The Story of Us: Reviews « Deb Caletti
Deb Caletti
Deb Caletti

The Story of Us: Reviews

Booklist, starred review
Caletti’s latest Pacific Northwest romance is a stunner, with depth and ambiguity that respects and challenges the reader. Recent high-school graduate Cricket is at a crossroads in so many areas of her life: she can’t decide which college to attend; she has pushed away her adoring, long-term boyfriend, Janssen; the beloved family dog is clearly on her last legs; and her notorious “runaway bride” mother has found a terrific guy, Dan, and is getting married and moving out of the family home. Set over the course of the wedding week at an inn on the coast, the plot swirls to a heady, comedic climax while letters from Cricket to Janssen provide backstory. Among the wedding guests are Dan’s two spoiled, possessive teen daughters from a previous marriage, two sets of sparring grandparents, and the incredibly attractive Ash, a local boy who flirts nonstop with Cricket. Like many of Caletti’s protagonists, Cricket is a tremendously sympathetic Everygirl coping with issues of abandonment and trust. The tone of her narrative swings between wry accounts of comic wedding mishaps and heartbreaking meditations on the nature of love and loss: “Love, deep and endless and brave in the face of certain loss—through death and leavings and growing up and letting go.” One of Caletti’s best, this is a title to reread and savor.

Publishers Weekly
Eighteen-year-old Cricket’s mother has left a trail of broken relationships behind her, but this time she’s found a “good guy.” Cricket, however, fears that her mother won’t go through with her marriage plans.

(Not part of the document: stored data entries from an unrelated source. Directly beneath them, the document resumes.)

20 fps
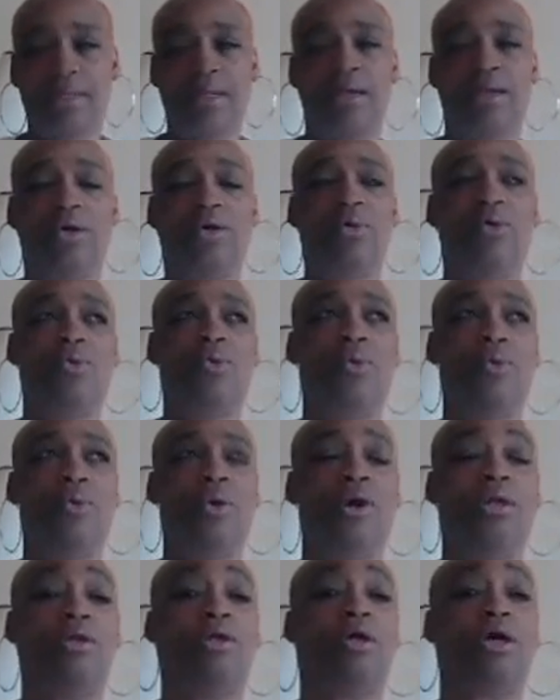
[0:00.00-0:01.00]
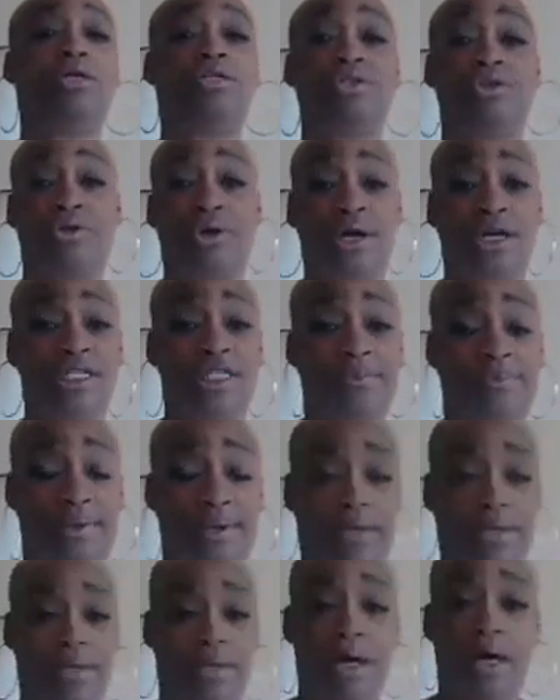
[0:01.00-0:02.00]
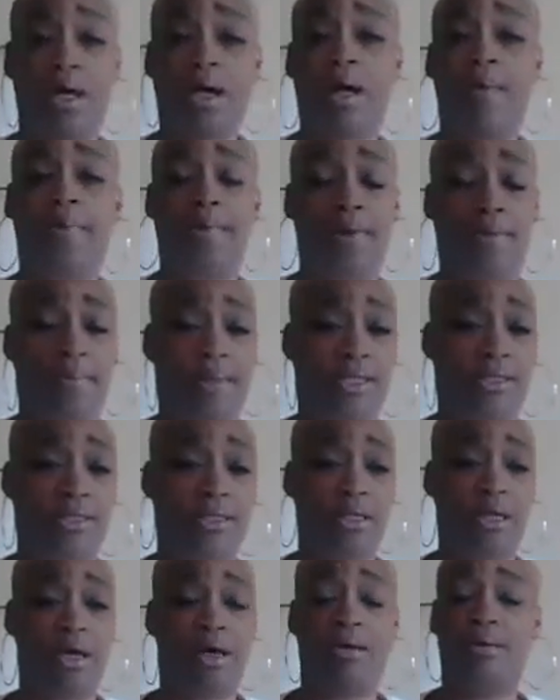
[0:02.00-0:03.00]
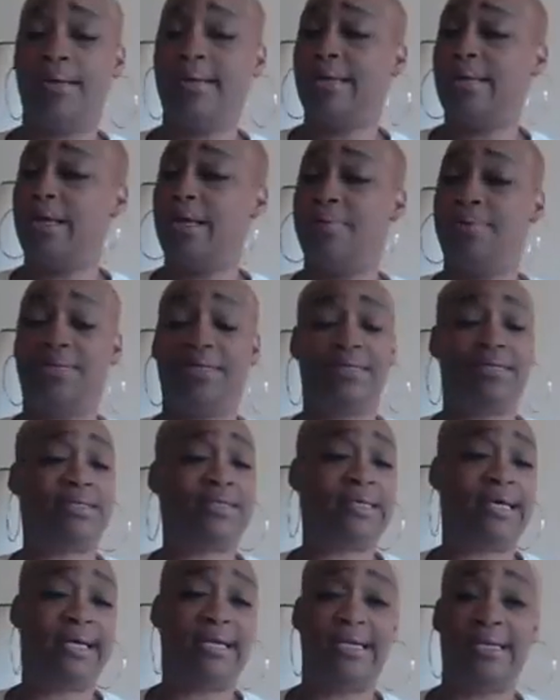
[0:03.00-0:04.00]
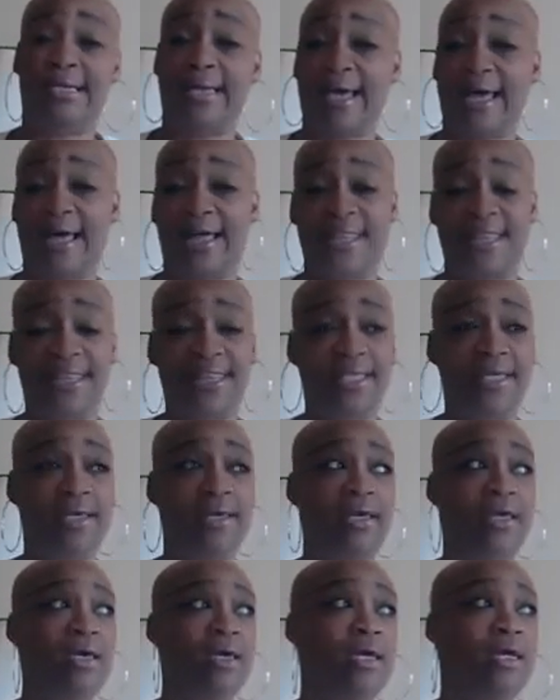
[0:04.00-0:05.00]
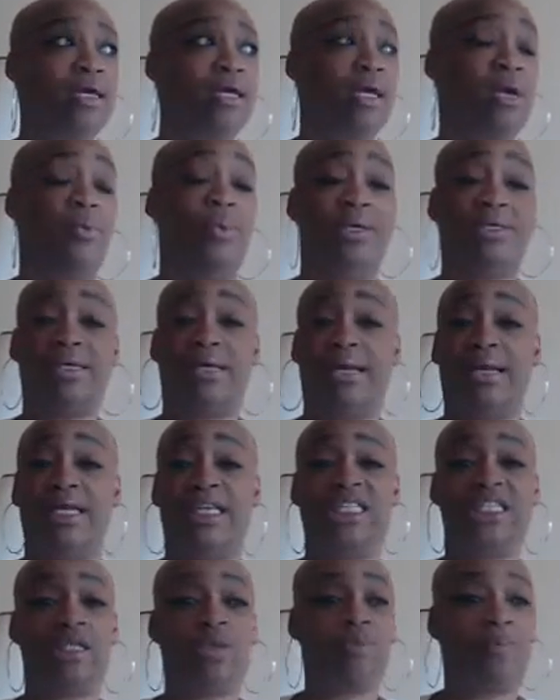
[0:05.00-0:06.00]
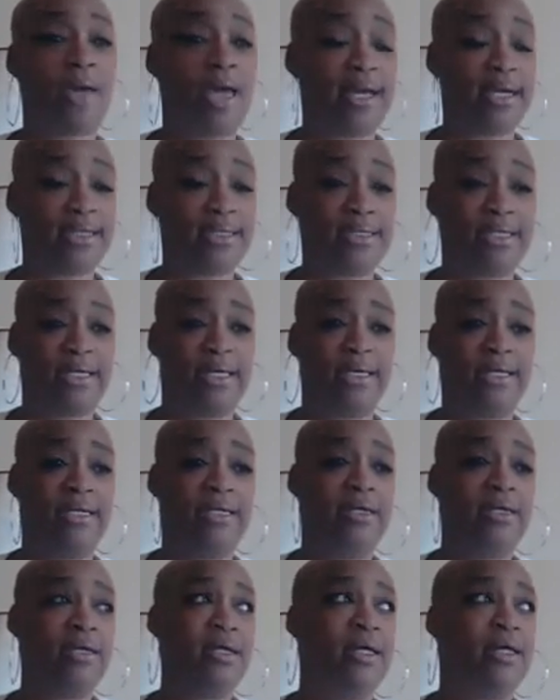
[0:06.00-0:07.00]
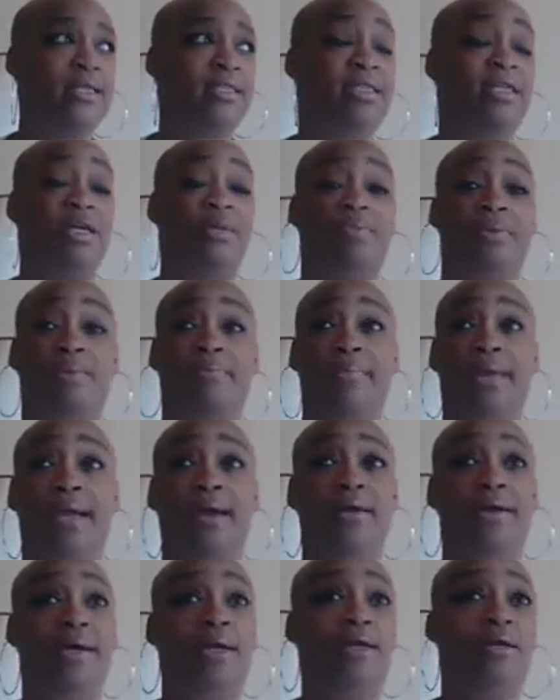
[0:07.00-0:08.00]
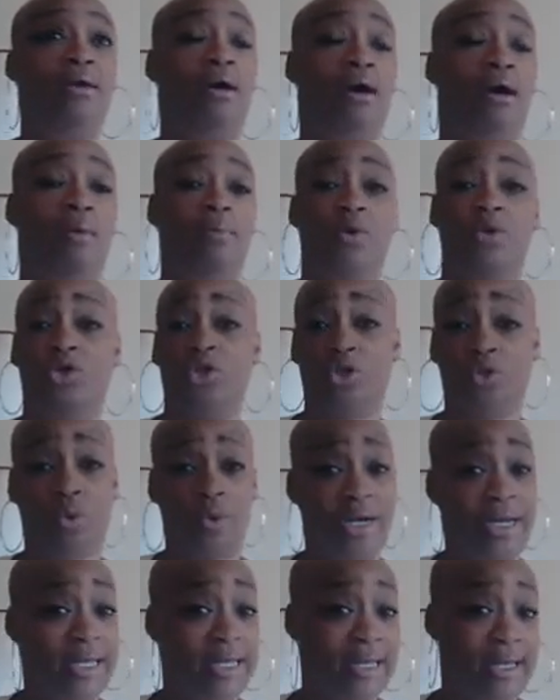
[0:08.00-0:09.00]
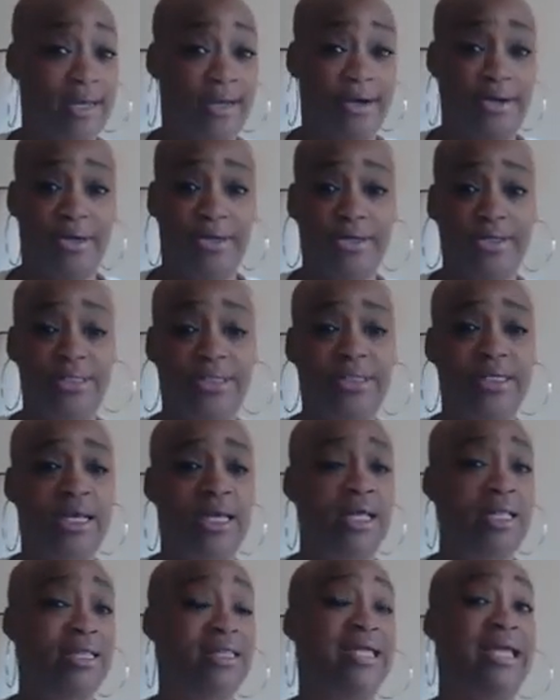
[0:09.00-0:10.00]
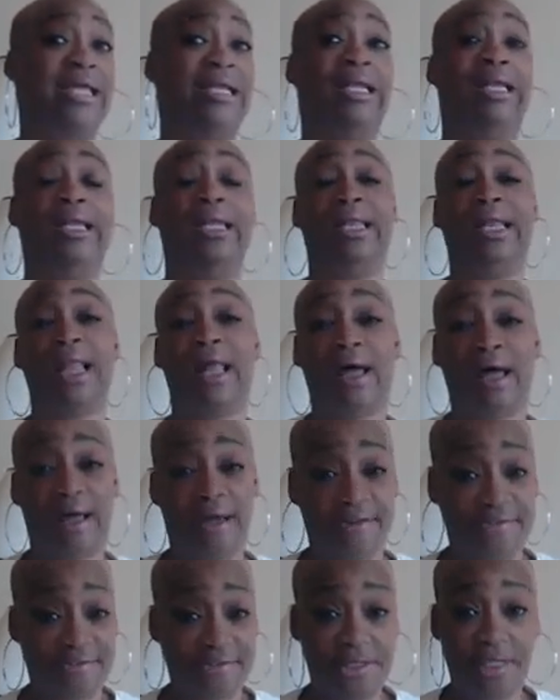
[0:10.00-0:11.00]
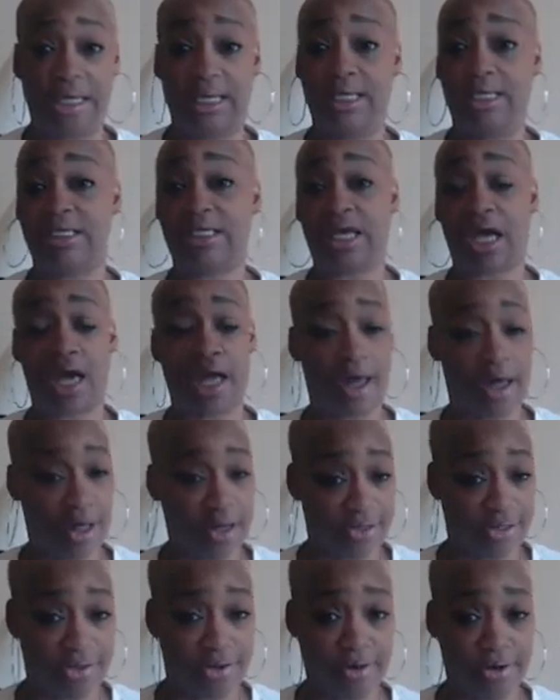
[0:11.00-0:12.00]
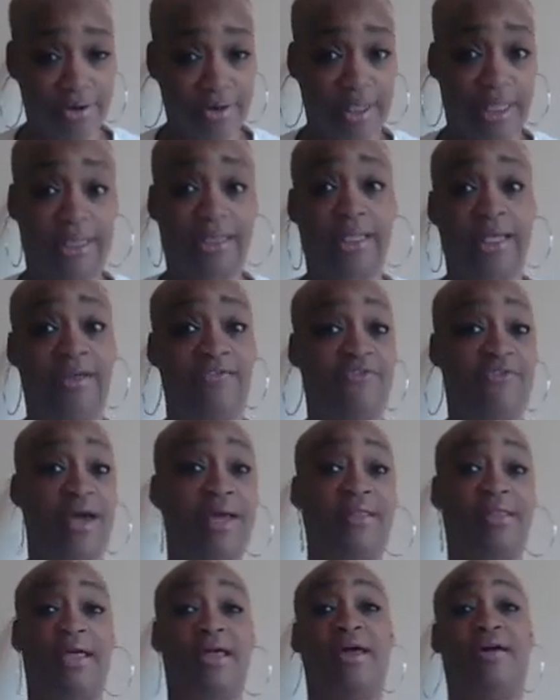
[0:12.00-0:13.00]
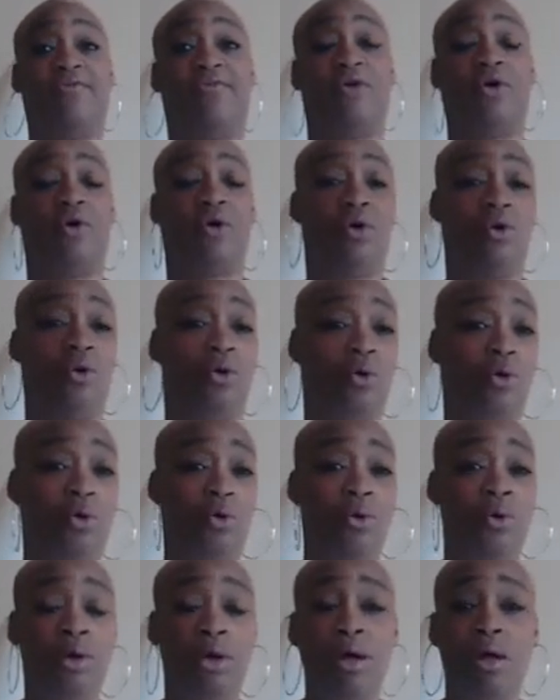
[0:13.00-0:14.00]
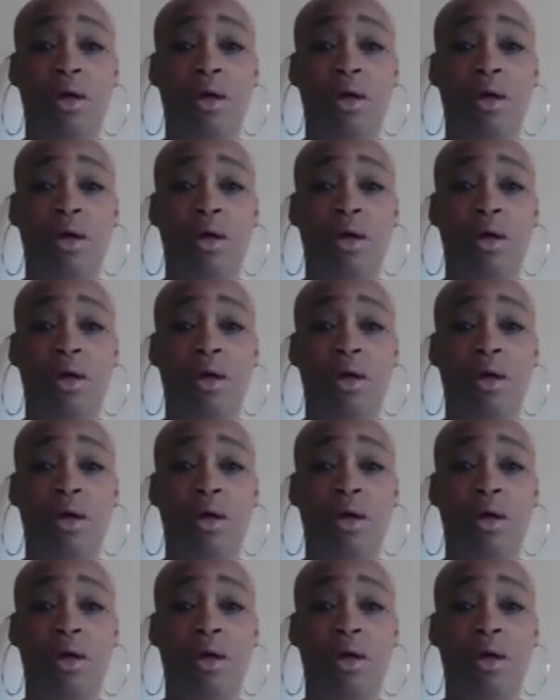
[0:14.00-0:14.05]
who lost her husband a couple of months ago. It was a sudden death. It was unexpected. They'd been married almost 20 years. They loved each other. Like, in fact, they have a whole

Indeed, the week leading up to the wedding, as family and friends arrive at a large coastal inn, is fraught with spoiled soon-to-be stepsisters, fighting dogs, and the sudden divorce of the groom’s parents. And Cricket has her own romantic problem: she and her long-term boyfriend, Janssen, are “taking a break” so she can sort out what she really wants (something that grows murkier when she meets the innkeepers’ son). Some readers may tire of offbeat secondary characters and the accelerating chaos, but they will savor Cricket’s thoughtful and poetic observations about love—her letters to Janssen, in which she writes about her dog, Jupiter, and what dogs reveal about love, are quite moving (“Their goodness is goodness, and their love is love… and nothing you do seems to change that”). Caletti’s (Stay) ninth novel is a rewarding story of a girl’s struggle to live and love in a world of constant change. Ages 12–up. (Apr.)